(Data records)
------------------------
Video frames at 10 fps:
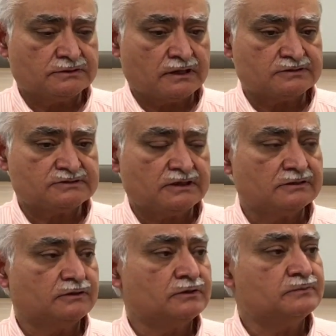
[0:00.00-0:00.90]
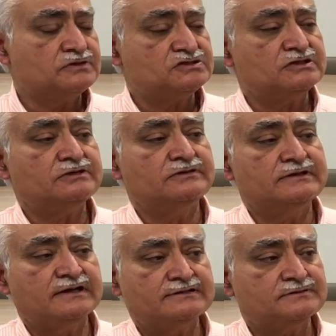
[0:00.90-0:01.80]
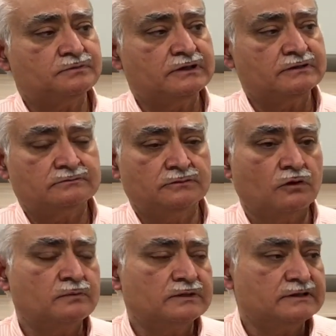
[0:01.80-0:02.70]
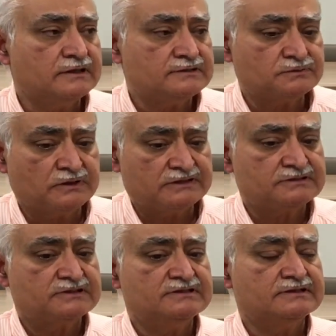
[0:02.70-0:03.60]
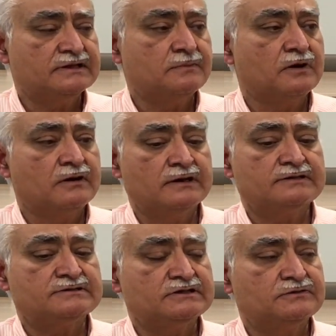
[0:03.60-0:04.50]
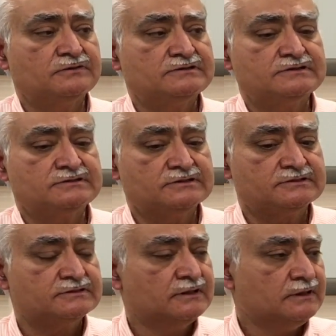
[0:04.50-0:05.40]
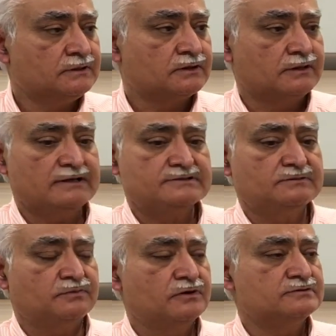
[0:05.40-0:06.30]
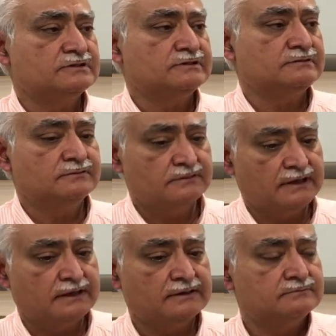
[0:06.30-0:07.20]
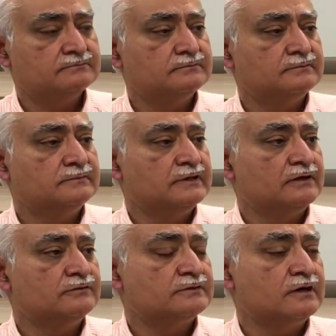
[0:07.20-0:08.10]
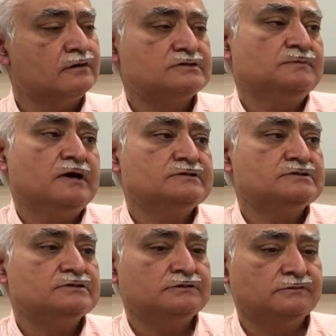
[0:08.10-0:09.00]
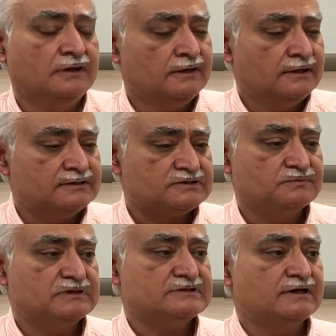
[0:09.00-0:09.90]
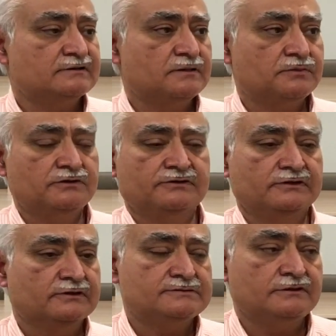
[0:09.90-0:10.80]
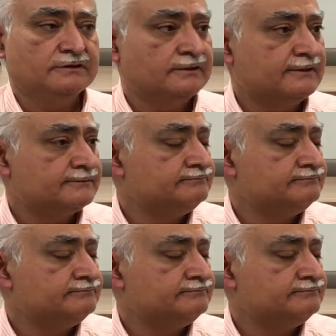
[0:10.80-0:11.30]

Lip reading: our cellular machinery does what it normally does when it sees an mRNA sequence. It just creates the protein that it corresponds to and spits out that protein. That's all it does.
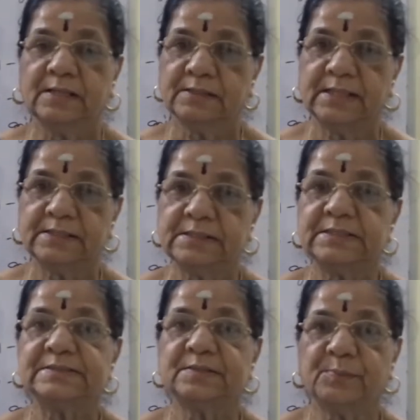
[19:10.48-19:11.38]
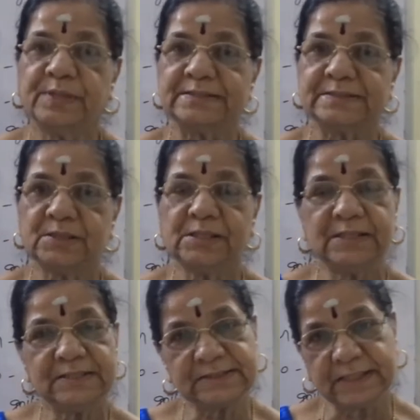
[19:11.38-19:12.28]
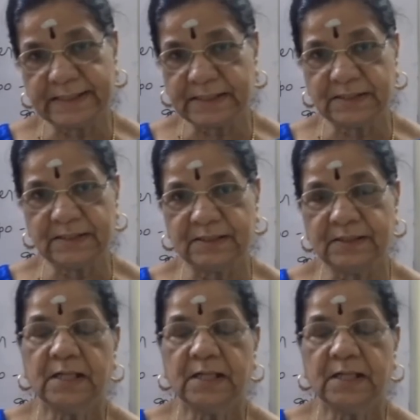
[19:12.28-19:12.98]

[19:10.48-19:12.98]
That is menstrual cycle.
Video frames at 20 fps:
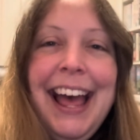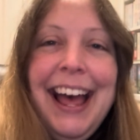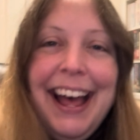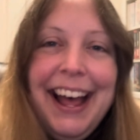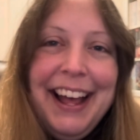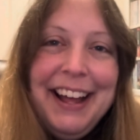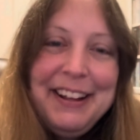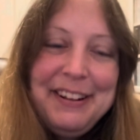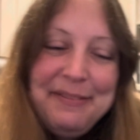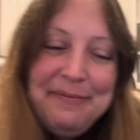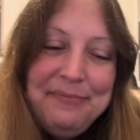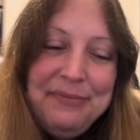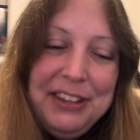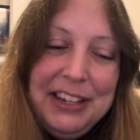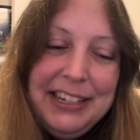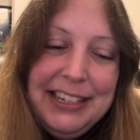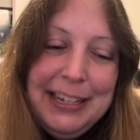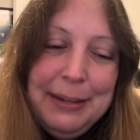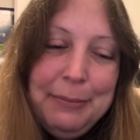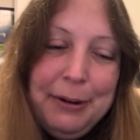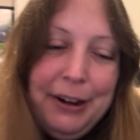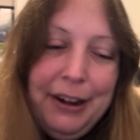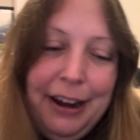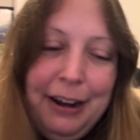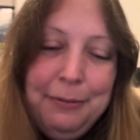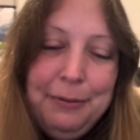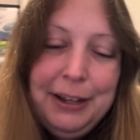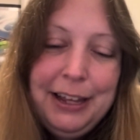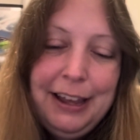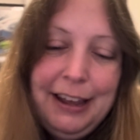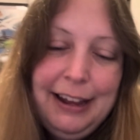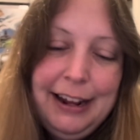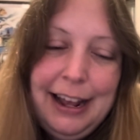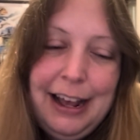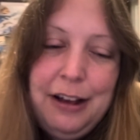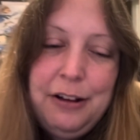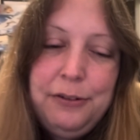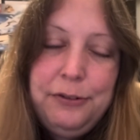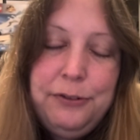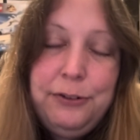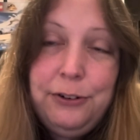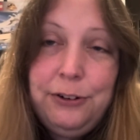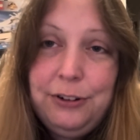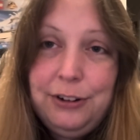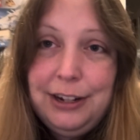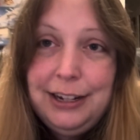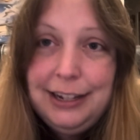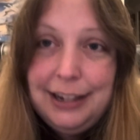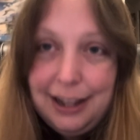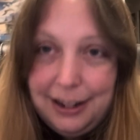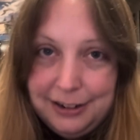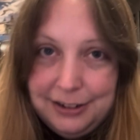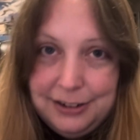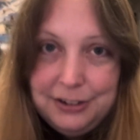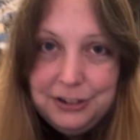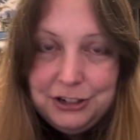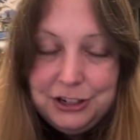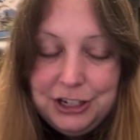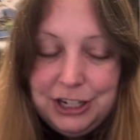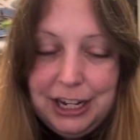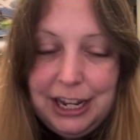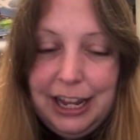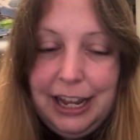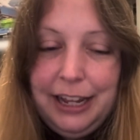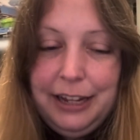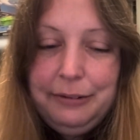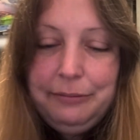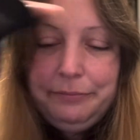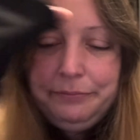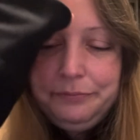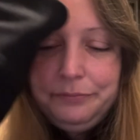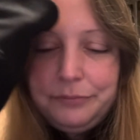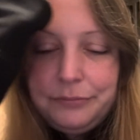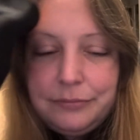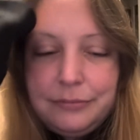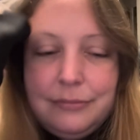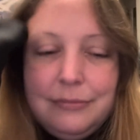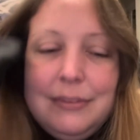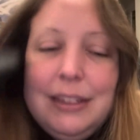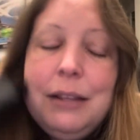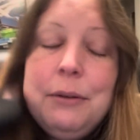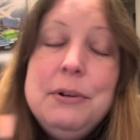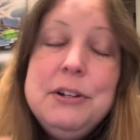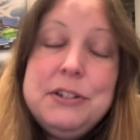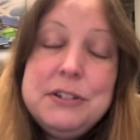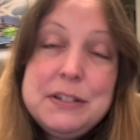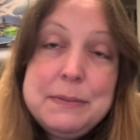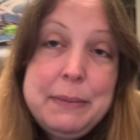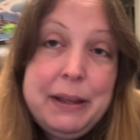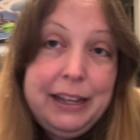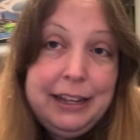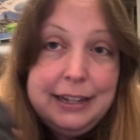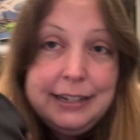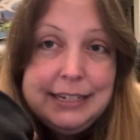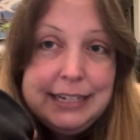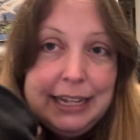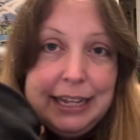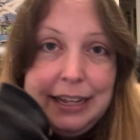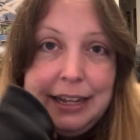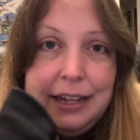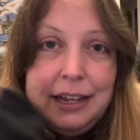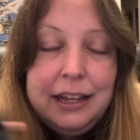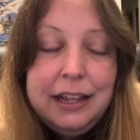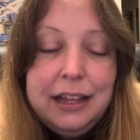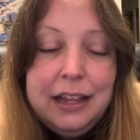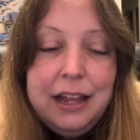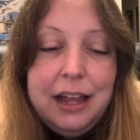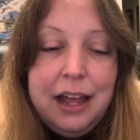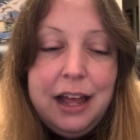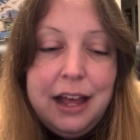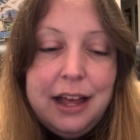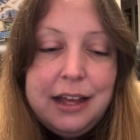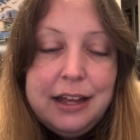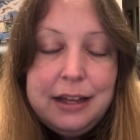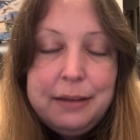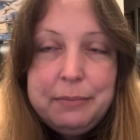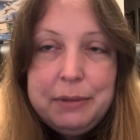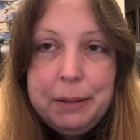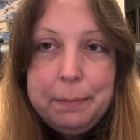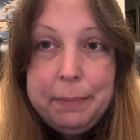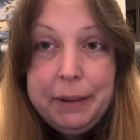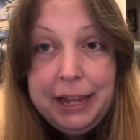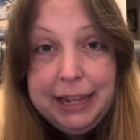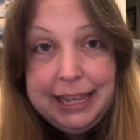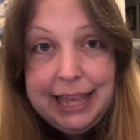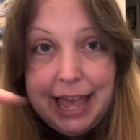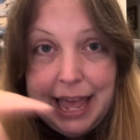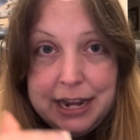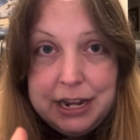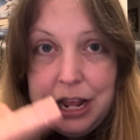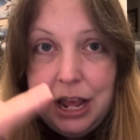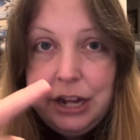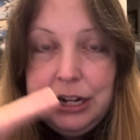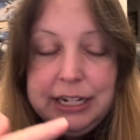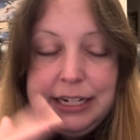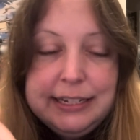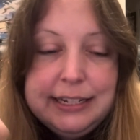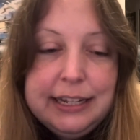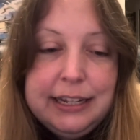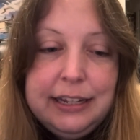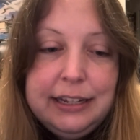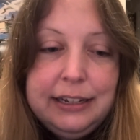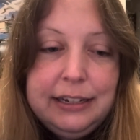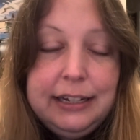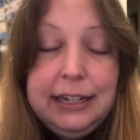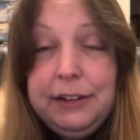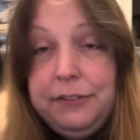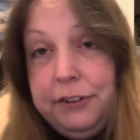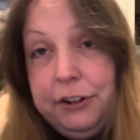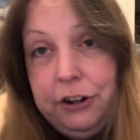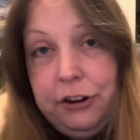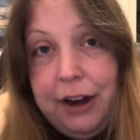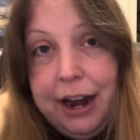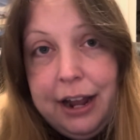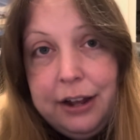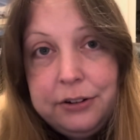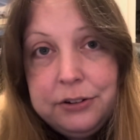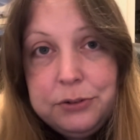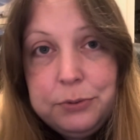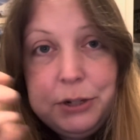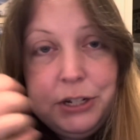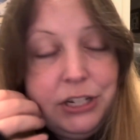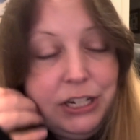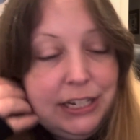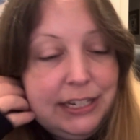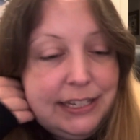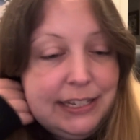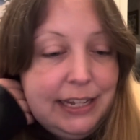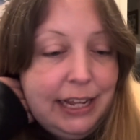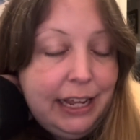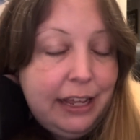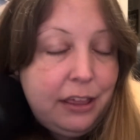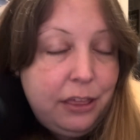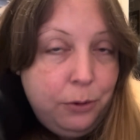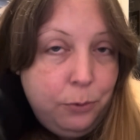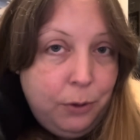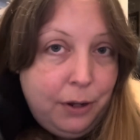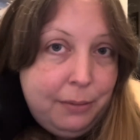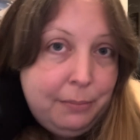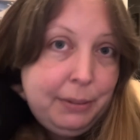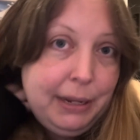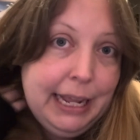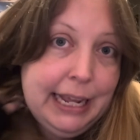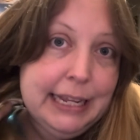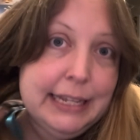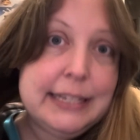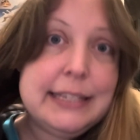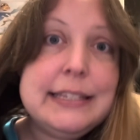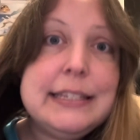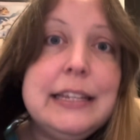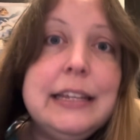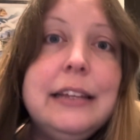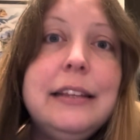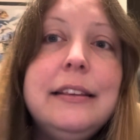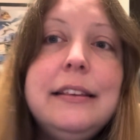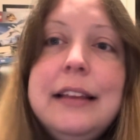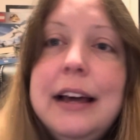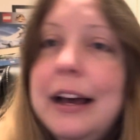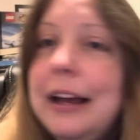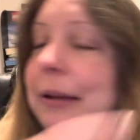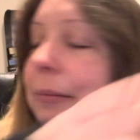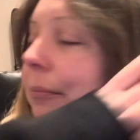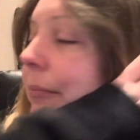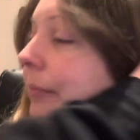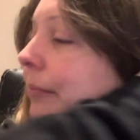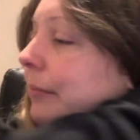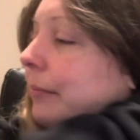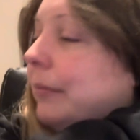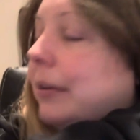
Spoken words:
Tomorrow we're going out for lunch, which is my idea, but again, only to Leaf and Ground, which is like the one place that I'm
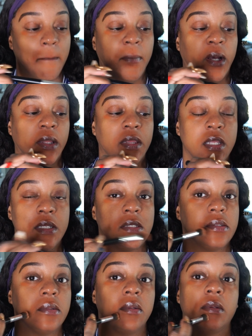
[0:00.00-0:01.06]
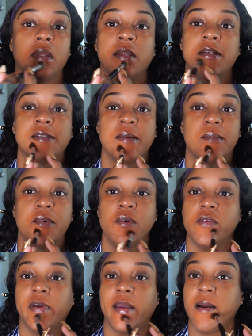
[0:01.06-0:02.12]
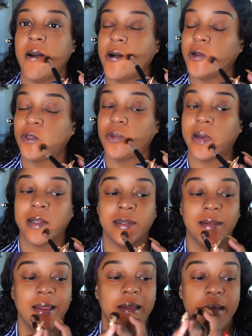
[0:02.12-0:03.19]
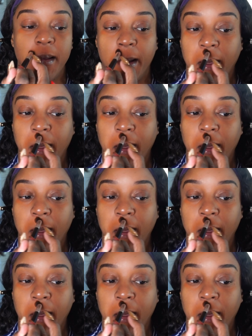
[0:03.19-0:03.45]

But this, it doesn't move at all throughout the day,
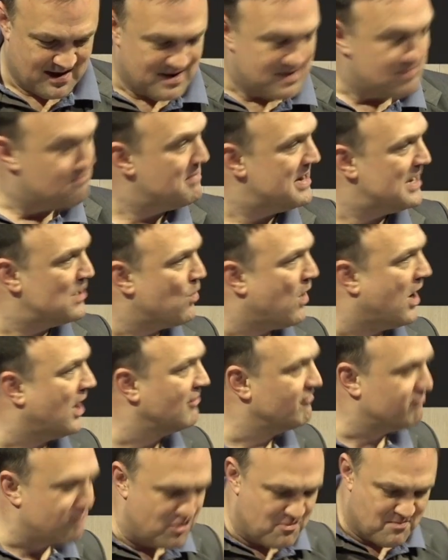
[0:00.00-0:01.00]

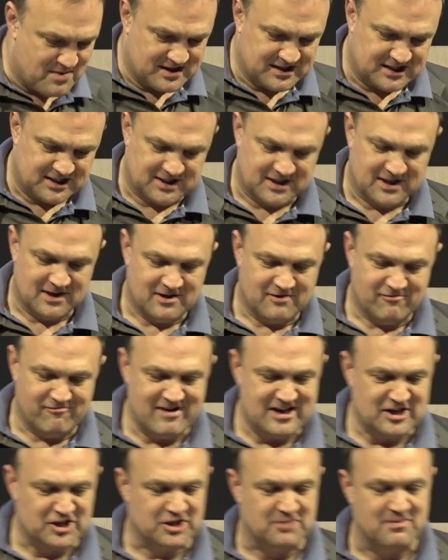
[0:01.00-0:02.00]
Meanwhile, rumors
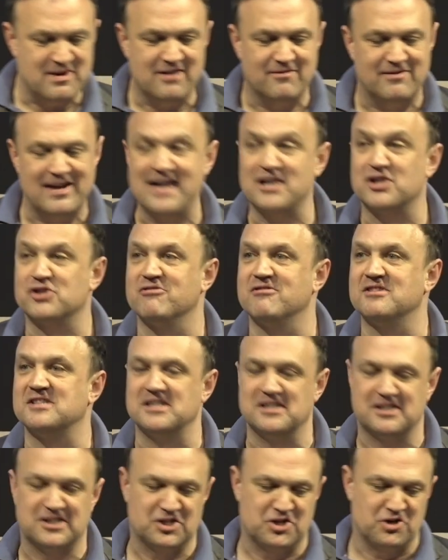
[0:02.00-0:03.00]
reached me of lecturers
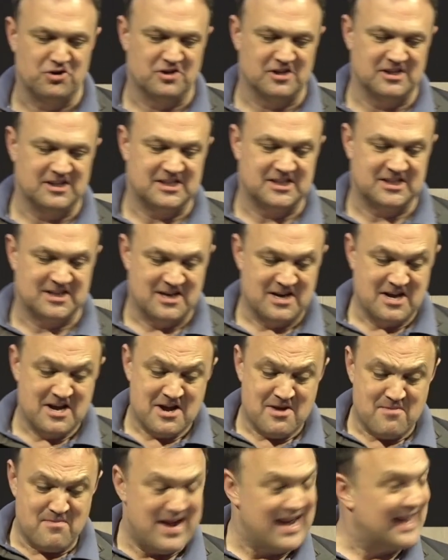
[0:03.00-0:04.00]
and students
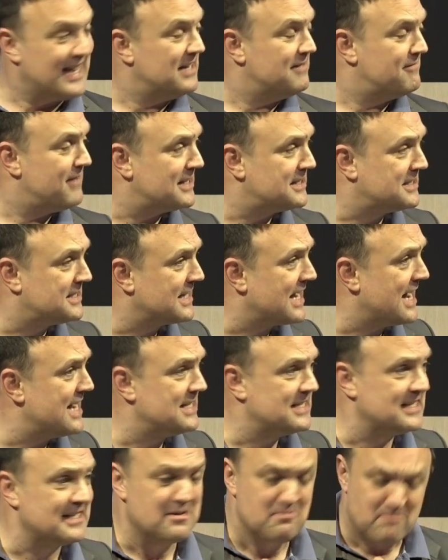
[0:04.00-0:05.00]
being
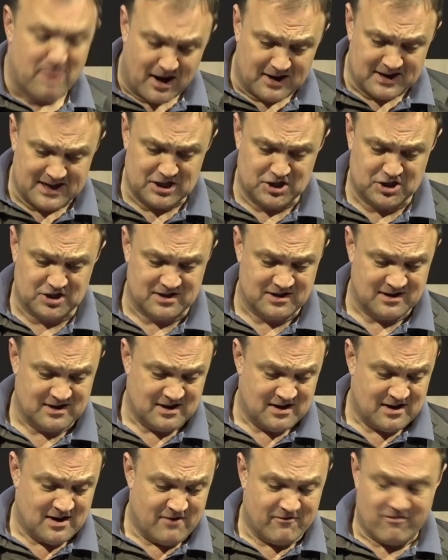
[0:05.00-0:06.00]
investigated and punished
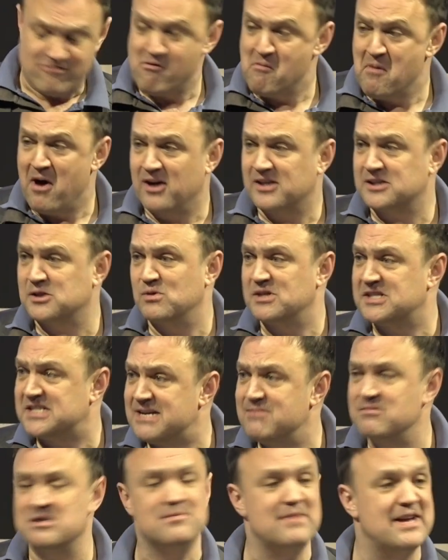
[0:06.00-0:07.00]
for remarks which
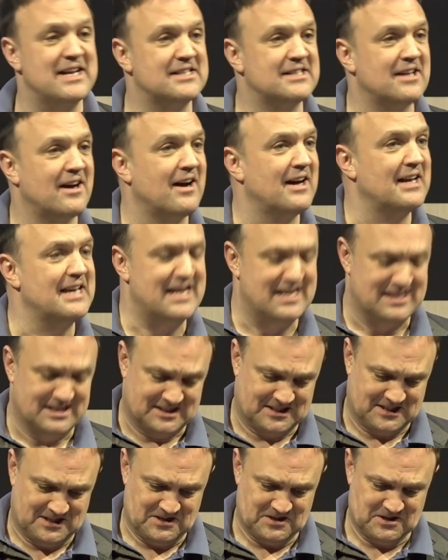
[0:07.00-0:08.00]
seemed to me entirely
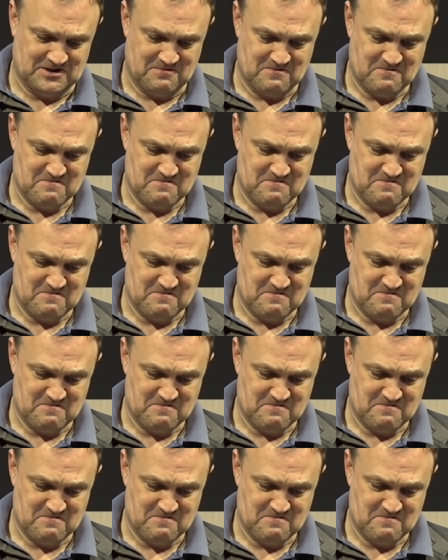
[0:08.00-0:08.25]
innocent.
------------------------
Begin at the first line of the entries and stop after the line holding "[0:02.12-0:03.19]"; repeat those lines exactly, but not the pictures.

Result.
Video frames at 10 fps:
[0:00.00-0:00.90]
[0:00.90-0:01.80]
[0:01.80-0:02.70]
[0:02.70-0:03.60]
[0:03.60-0:04.50]
[0:04.50-0:05.40]
[0:05.40-0:06.30]
[0:06.30-0:07.20]
[0:07.20-0:08.10]
[0:08.10-0:09.00]
[0:09.00-0:09.90]
[0:09.90-0:10.80]
[0:10.80-0:11.30]

Lip reading: our cellular machinery does what it normally does when it sees an mRNA sequence. It just creates the protein that it corresponds to and spits out that protein. That's all it does.
[19:10.48-19:11.38]
[19:11.38-19:12.28]
[19:12.28-19:12.98]

[19:10.48-19:12.98]
That is menstrual cycle.
Video frames at 20 fps:
Spoken words:
Tomorrow we're going out for lunch, which is my idea, but again, only to Leaf and Ground, which is like the one place that I'm
[0:00.00-0:01.06]
[0:01.06-0:02.12]
[0:02.12-0:03.19]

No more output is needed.